When writing a DoFn, Beam can infer the output type from DoFn<Input, Output> and deduce the output type descriptor from it.
A default Coder can be added for this descriptor.
When we write a generic DoFn, Beam is unable to infer the output type and create the output descriptor,
that's why in our custom DoFn classes we have to give the output descriptor in the into method.
Usage example:
final PCollection<Integer> outputMapElementFn = CollectionComposer.of(inputPCollection)
.apply("PaDo", MapElementFn
.into(TypeDescriptors.integers())
.via((String word) -> 1 / word.length())
.withSetupAction(() -> LOGGER.info("Start word count action in the worker"))
.withTeardownAction(() -> LOGGER.info("End word count action in the worker")))
.getResult()
.output();
Behind the scene the CollectionComposer class adds a ParDo on this DoFn and handles errors with tuple tags.
MapProcessElementFn
This class works exactly as MapElementFn, but gives access to Beam's ProcessContext object.
It must be created from the input type of DoFn, which allows giving more information on the input,
because the SerializableFunction is from the ProcessContext and not from the Input (doesn't bring the input type):
SerializableFunction<ProcessContext, Output>
This class can take a DoFn lifecycle methods as the MapElementFn :
setupActionstartBundleActionfinishBundleActionteardownAction
and expects an output descriptor too.
Usage example:
final PCollection<Integer> resMapProcessElementFn = CollectionComposer.of(input)
.apply("PaDo", MapProcessContextFn
.from(String.class)
.into(TypeDescriptors.integers())
.via(ctx -> 1 / ctx.element().length())
.withSetupAction(() -> LOGGER.info("Setup word count action in the worker"))
.withStartBundleAction(() -> LOGGER.info("Start bundle word count action in the worker"))
.withFinishBundleAction(() -> LOGGER.info("Finish bundle word count action in the worker"))
.withTeardownAction(() -> LOGGER.info("End word count action in the worker"))))
.getResult()
.output();
Sometimes we need access to Beam's ProcessContext to get technical fields or handle side inputs.
For MapElementFn and MapProcessContextFn, we can give side inputs to the CollectionComposer.
Here's an example using side inputs:
// Simulates a side input, from Beam pipeline.
final String wordDescription = "Word to describe Football teams";
final PCollectionView<String> sideInputs = pipeline
.apply("Create word description side input", Create.of(wordDescription))

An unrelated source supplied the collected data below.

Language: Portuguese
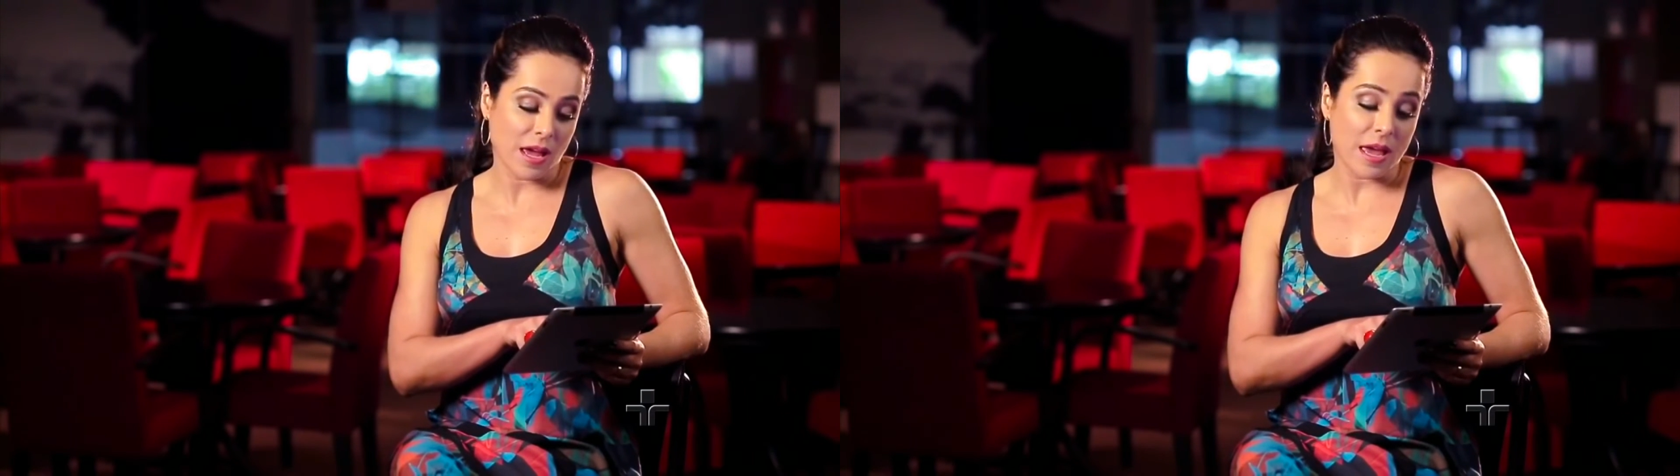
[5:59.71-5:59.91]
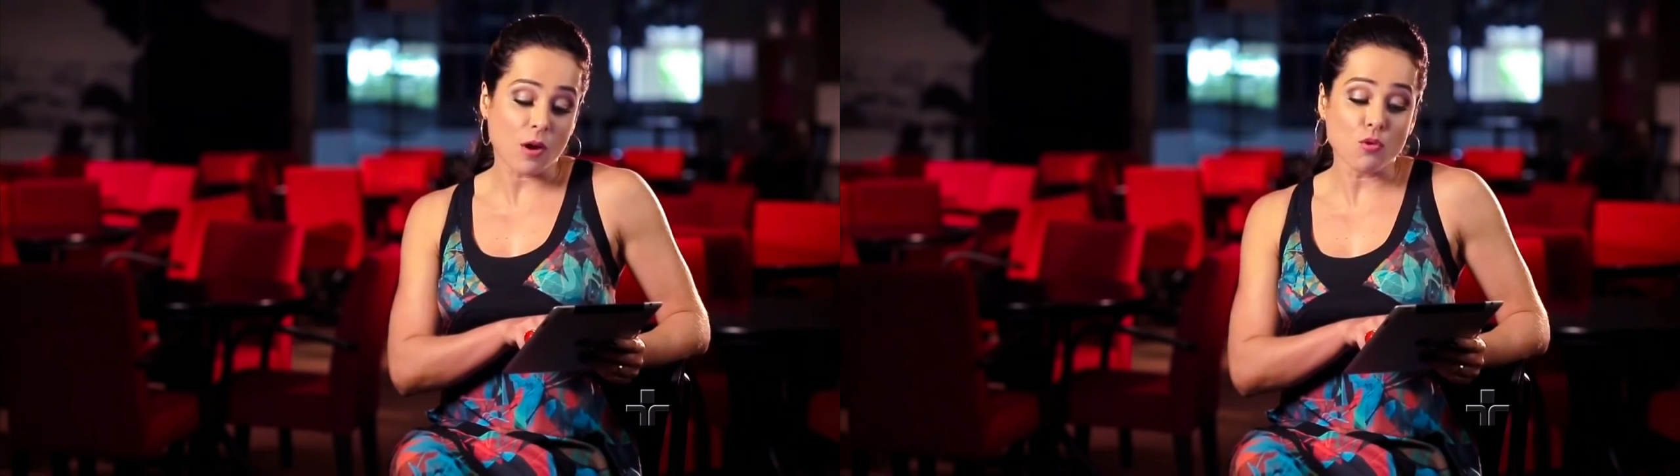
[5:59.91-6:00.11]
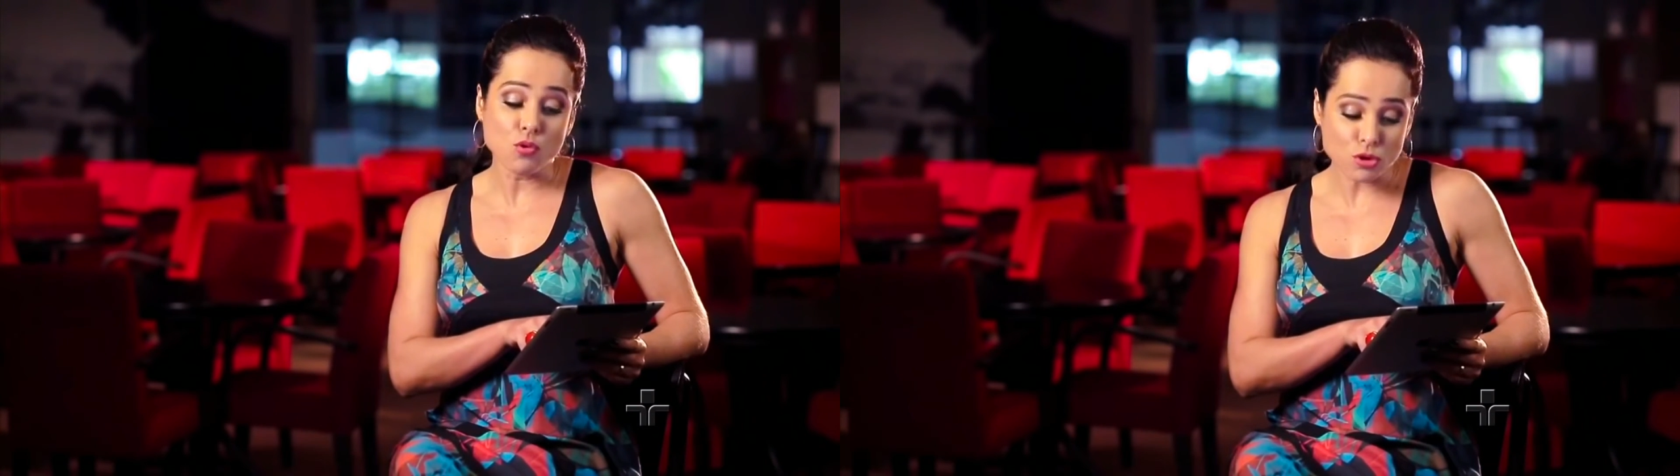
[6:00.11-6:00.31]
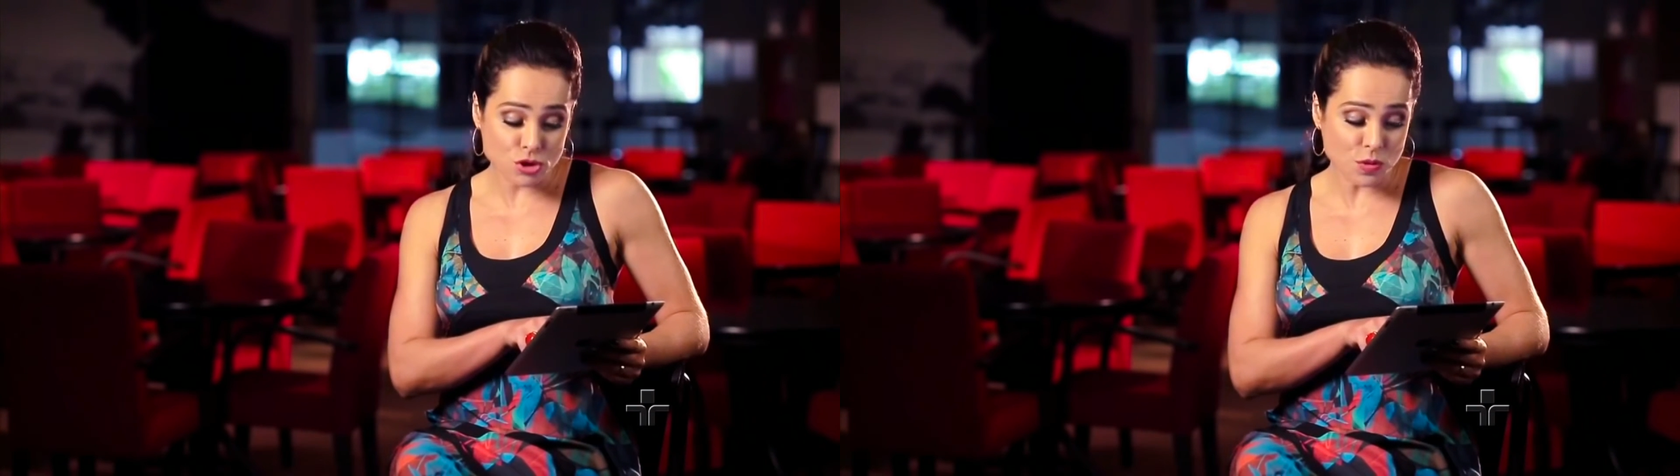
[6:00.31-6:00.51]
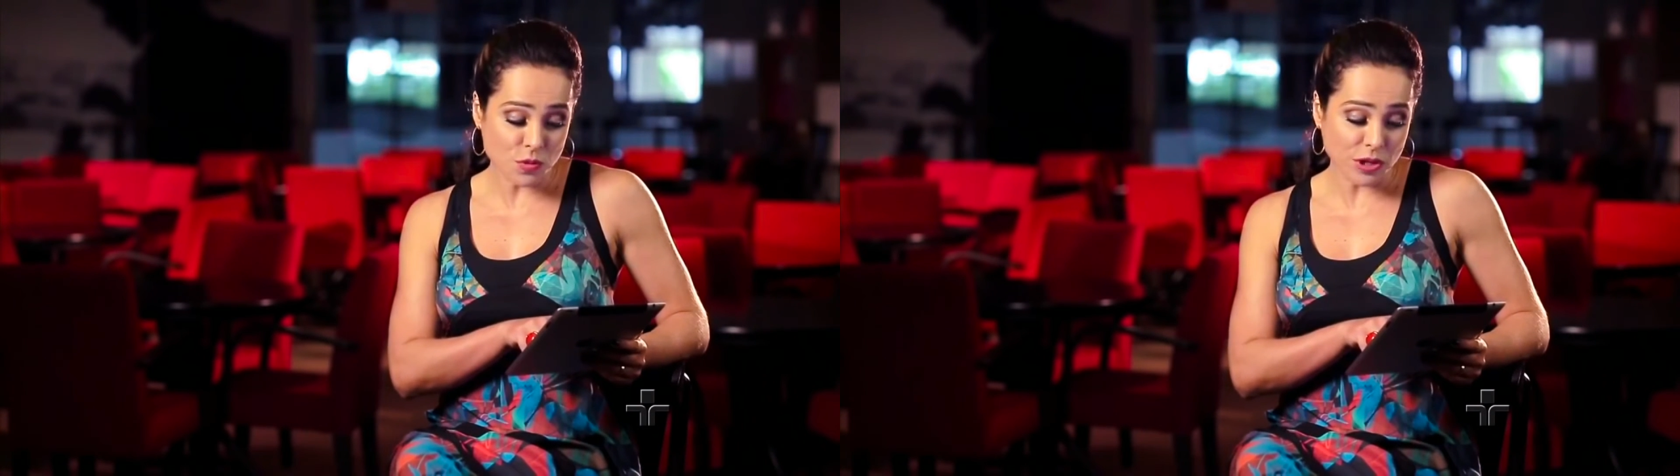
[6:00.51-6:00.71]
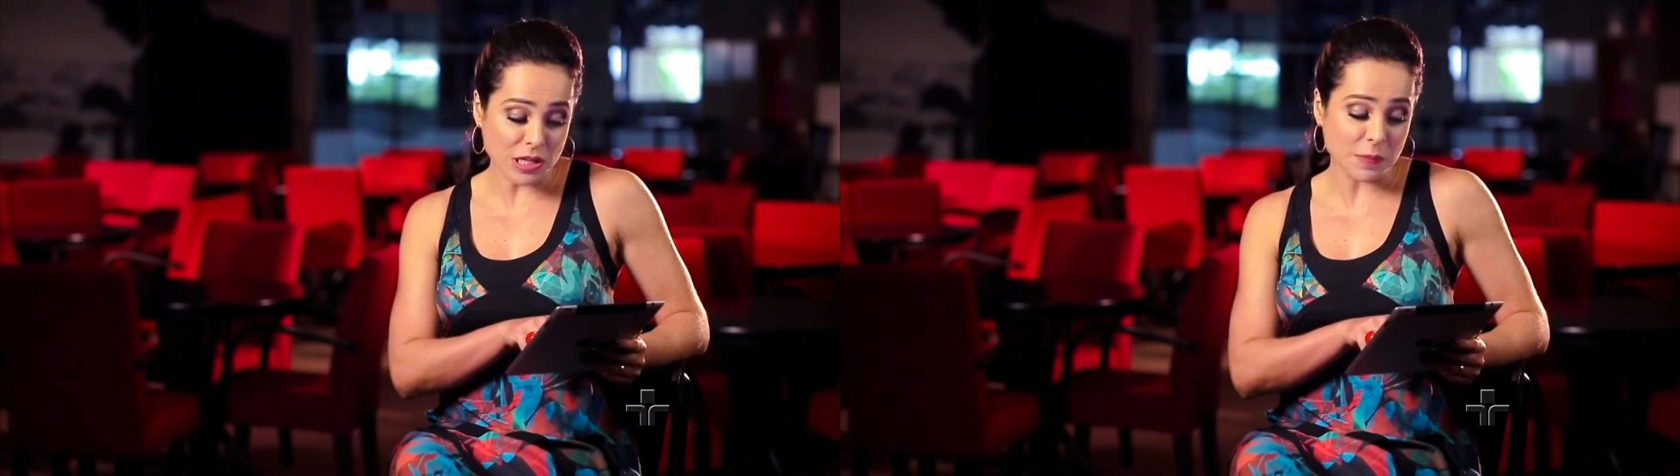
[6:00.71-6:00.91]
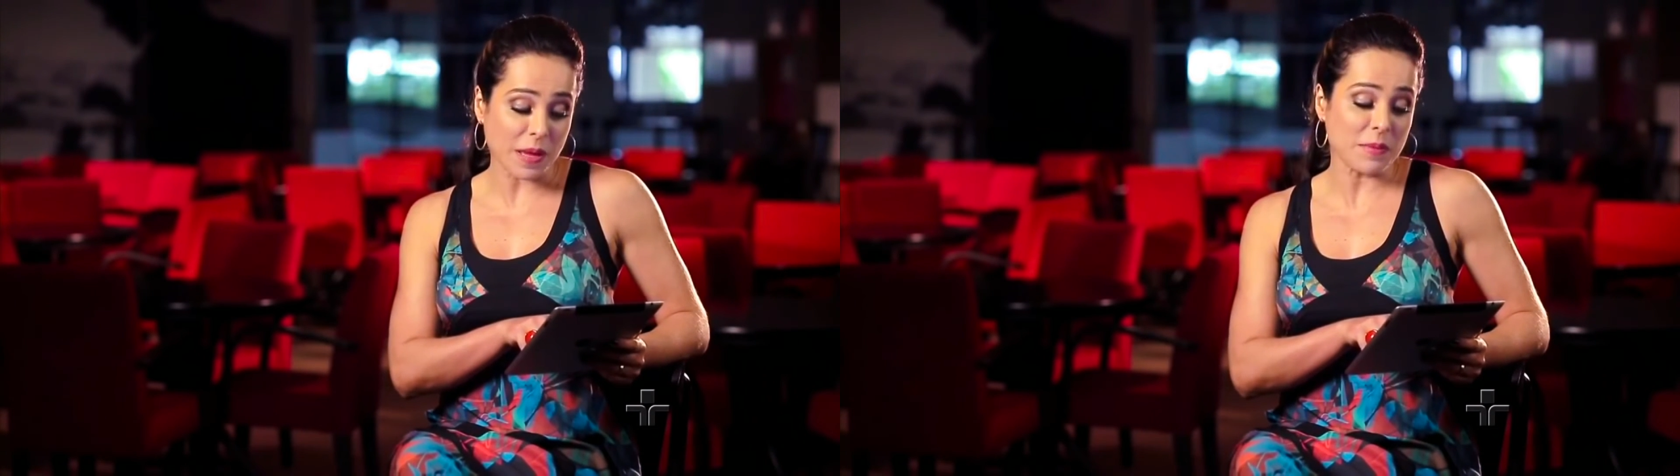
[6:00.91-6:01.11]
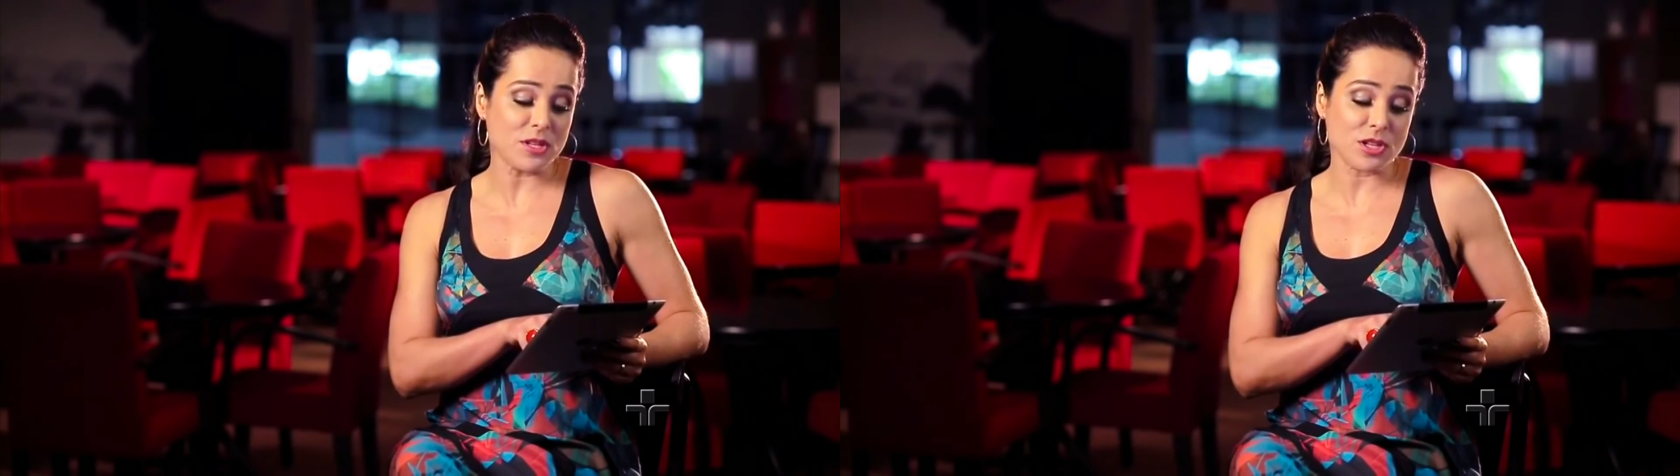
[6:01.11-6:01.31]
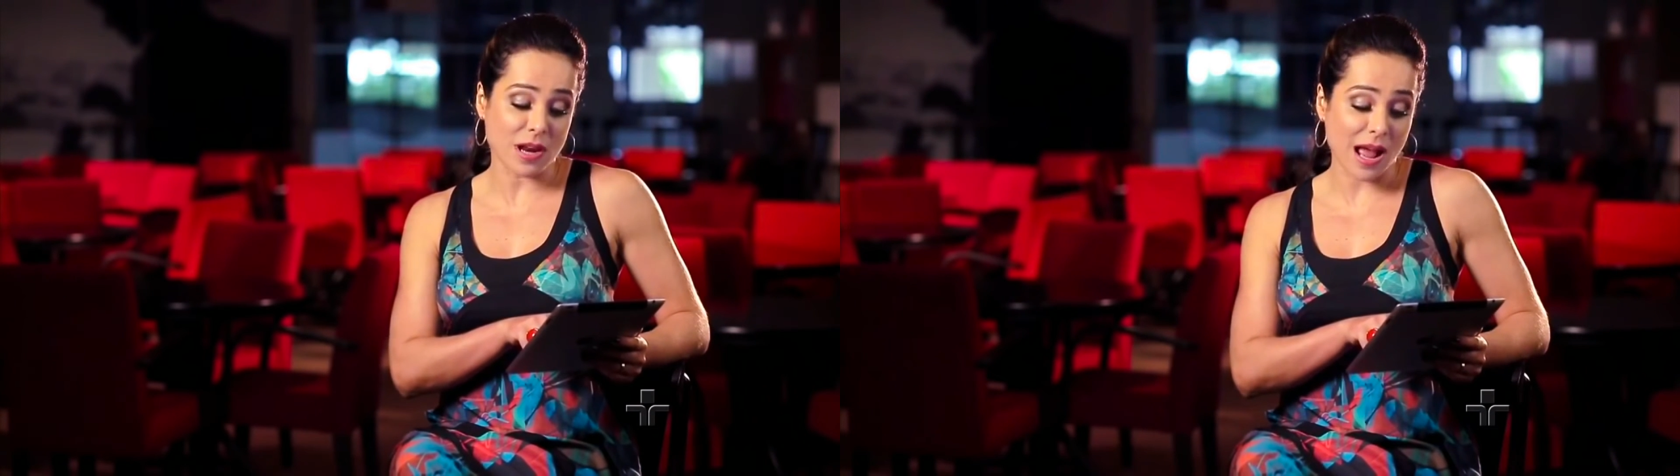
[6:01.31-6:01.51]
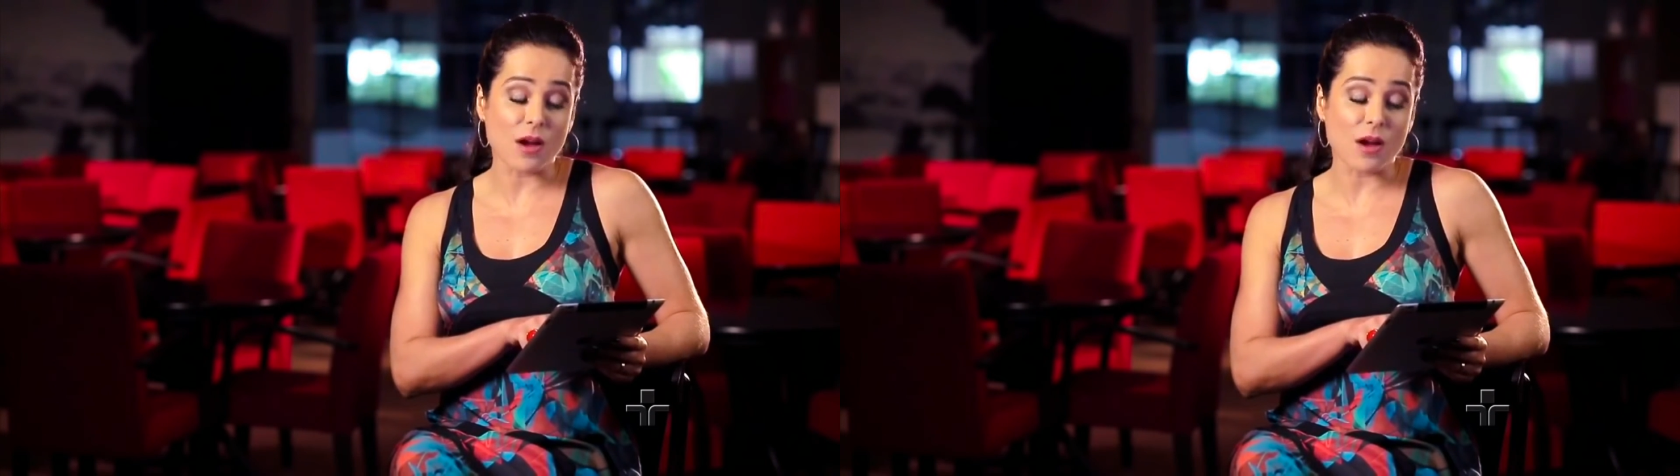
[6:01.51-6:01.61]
É o último que lhe permitirá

.apply("Create as collection view", View.asSingleton());
final PCollection<WordStats> resMapProcessElementFn = CollectionComposer.of(input)
.apply("PaDo", MapProcessContextFn
.from(String.class)
.into(TypeDescriptor.of(WordStats.class))
.via(ctx -> toWordStats(sideInputs, ctx))
.withSetupAction(() -> LOGGER.info("Start word count action in the worker")),
Collections.singleton(sideInputs))
.getResult()
.output();
private WordStats toWordStats(final PCollectionView<String> sideInputs, final DoFn<String, WordStats>.ProcessContext context) {
final String word = context.element();
final Integer dividedWordCount = 1 / word.length();
// Gets the current timestamp in context.
final Instant timestamp = context.timestamp();
// Gets the side input value from PCollectionView and context.
final String wordDescription = context.sideInput(sideInputs);
return new WordStats(word, dividedWordCount, timestamp, wordDescription);
}
private static class WordStats implements Serializable {
private final String word;
private final Integer dividedWordCount;
private final Instant timestamp;
private final String wordDescription;
public WordStats(String word, Integer dividedWordCount, Instant timestamp, String wordDescription) {
this.word = word;
this.dividedWordCount = dividedWordCount;
this.timestamp = timestamp;
this.wordDescription = wordDescription;
}
}
Behind the scene the CollectionComposer class adds the ParDo on this DoFn and handles errors with tuple tags.
FlatMapElementFn
Same principle as MapElementFn but for flatMap operator.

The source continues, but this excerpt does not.